Loretta Jean Fuddy (April 12, 1948 – December 11, 2013) was an American health official and social worker from the U.S. state of Hawaii. Fuddy served simultaneously as the Director of the Hawaii Department of Health and the Mayor of Kalawao County from 2011 until her death. Under Hawaii state law, the Hawaii Department of Health administers Kalawao County, and the Director of the Hawaii Department of Health, who is appointed by the governor, simultaneously serves as the Mayor of Kalawao County while in office.

Life and career
Fuddy, who was born on April 12, 1948, was nicknamed "Deliana." She was raised in Kaimuki, on the island of Oahu, and graduated from Sacred Hearts Academy. In a 2013 interview, she described her upbringing as the motivation behind her career in public service, "I'm a child of the ’60s, the Kennedy era of 'ask what you can do for your country' public service and Catholic values." She received degrees in sociology, social work and public health from the University of Hawaii. Fuddy also completed doctoral studies at the Johns Hopkins School of Medicine in Baltimore, Maryland.

Fuddy was a practitioner of Subud spiritualist movement, and she was the chairwoman of Subud USA's National Committee from 2006 to 2008.

Fuddy worked in health and human services for forty years.
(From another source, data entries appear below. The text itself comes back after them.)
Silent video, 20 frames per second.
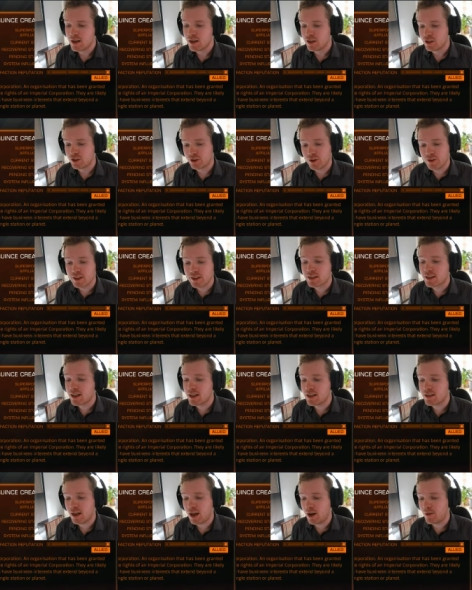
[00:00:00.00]
So in this
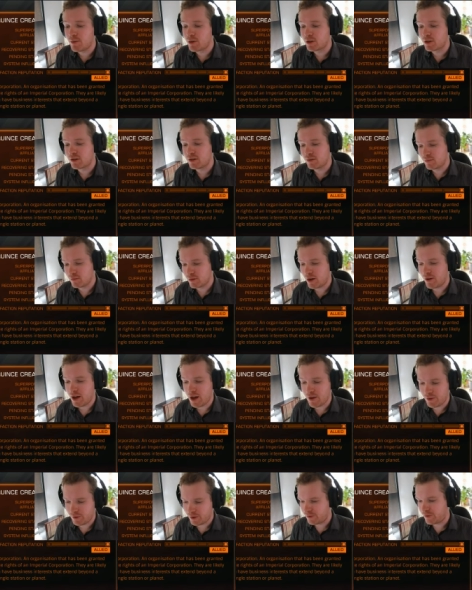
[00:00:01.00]
case, I would now I
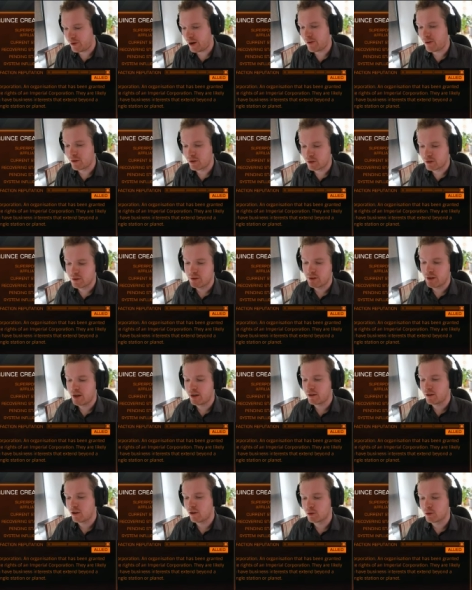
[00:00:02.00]
have a 500
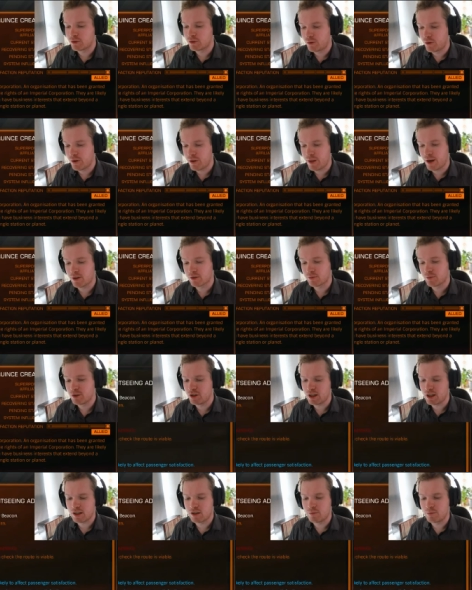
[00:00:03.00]
and almost 40,000, which
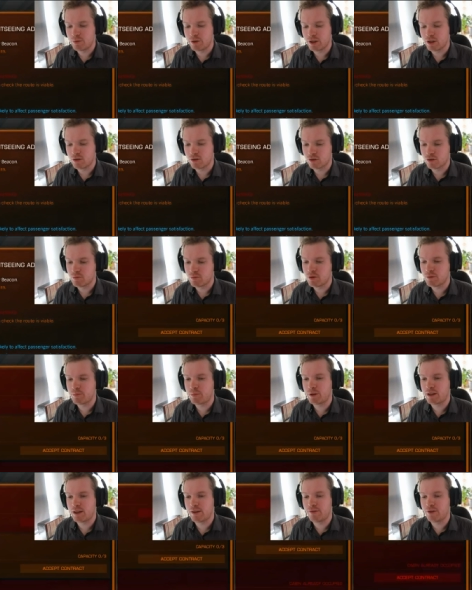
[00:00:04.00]
is actually pretty good. So I'm just,
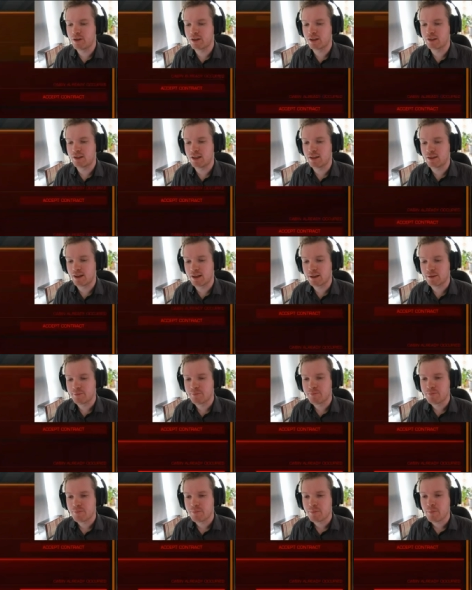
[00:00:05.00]
but definitely going to take
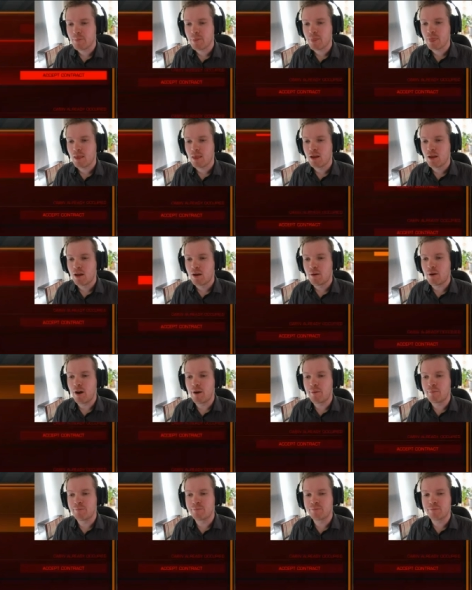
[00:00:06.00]
that.
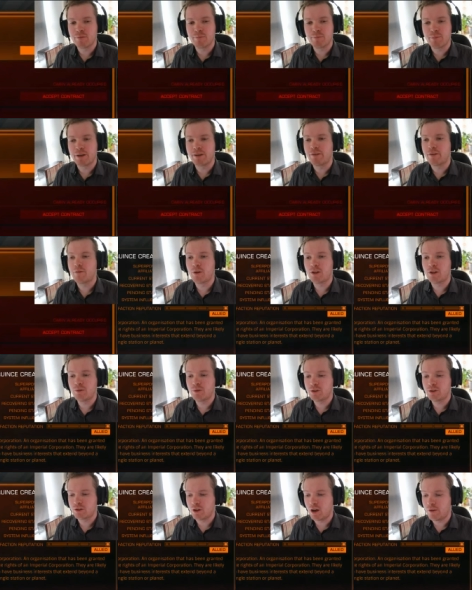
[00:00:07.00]
Um, but if I
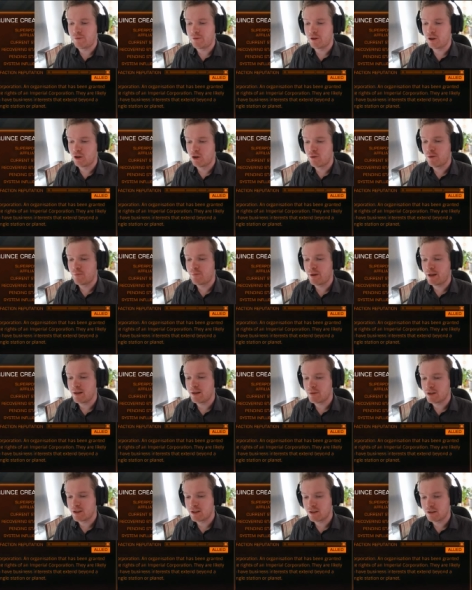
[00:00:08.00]
was offered lower
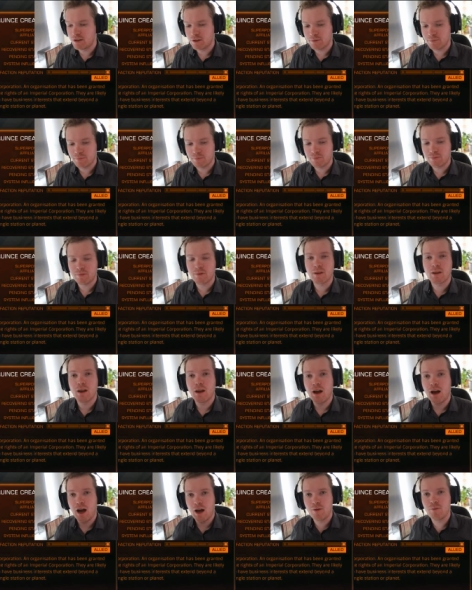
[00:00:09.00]
paying missions,
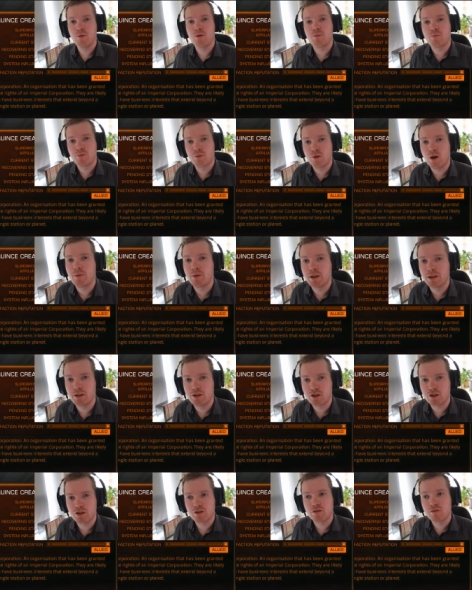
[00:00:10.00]
I would probably
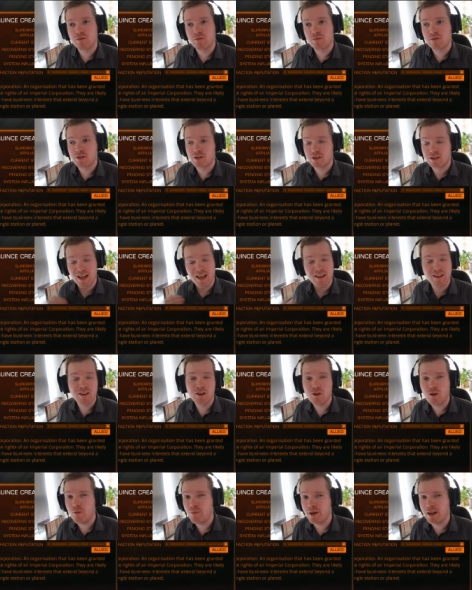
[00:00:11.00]
just take the
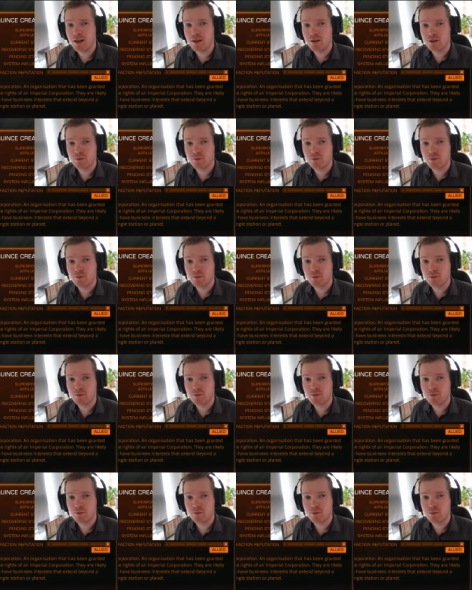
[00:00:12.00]
lower paying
More recently, she served as the Deputy Director of the Hawaii Department of Health from 2001 until 2002. She then became the Chief of Family Health Services for the state health department prior to her appointment as Director in 2011.

Fuddy became the acting Director of the Hawaii Department of Health on January 26, 2011. Governor Neil Abercrombie appointed her Director of the department on March 2, 2011. The Department of Health administers the small county of Kalawao, so Fuddy also became the Mayor of Kalawao County under Hawaii state law. Fuddy was the first social worker to serve as Hawaii's health director.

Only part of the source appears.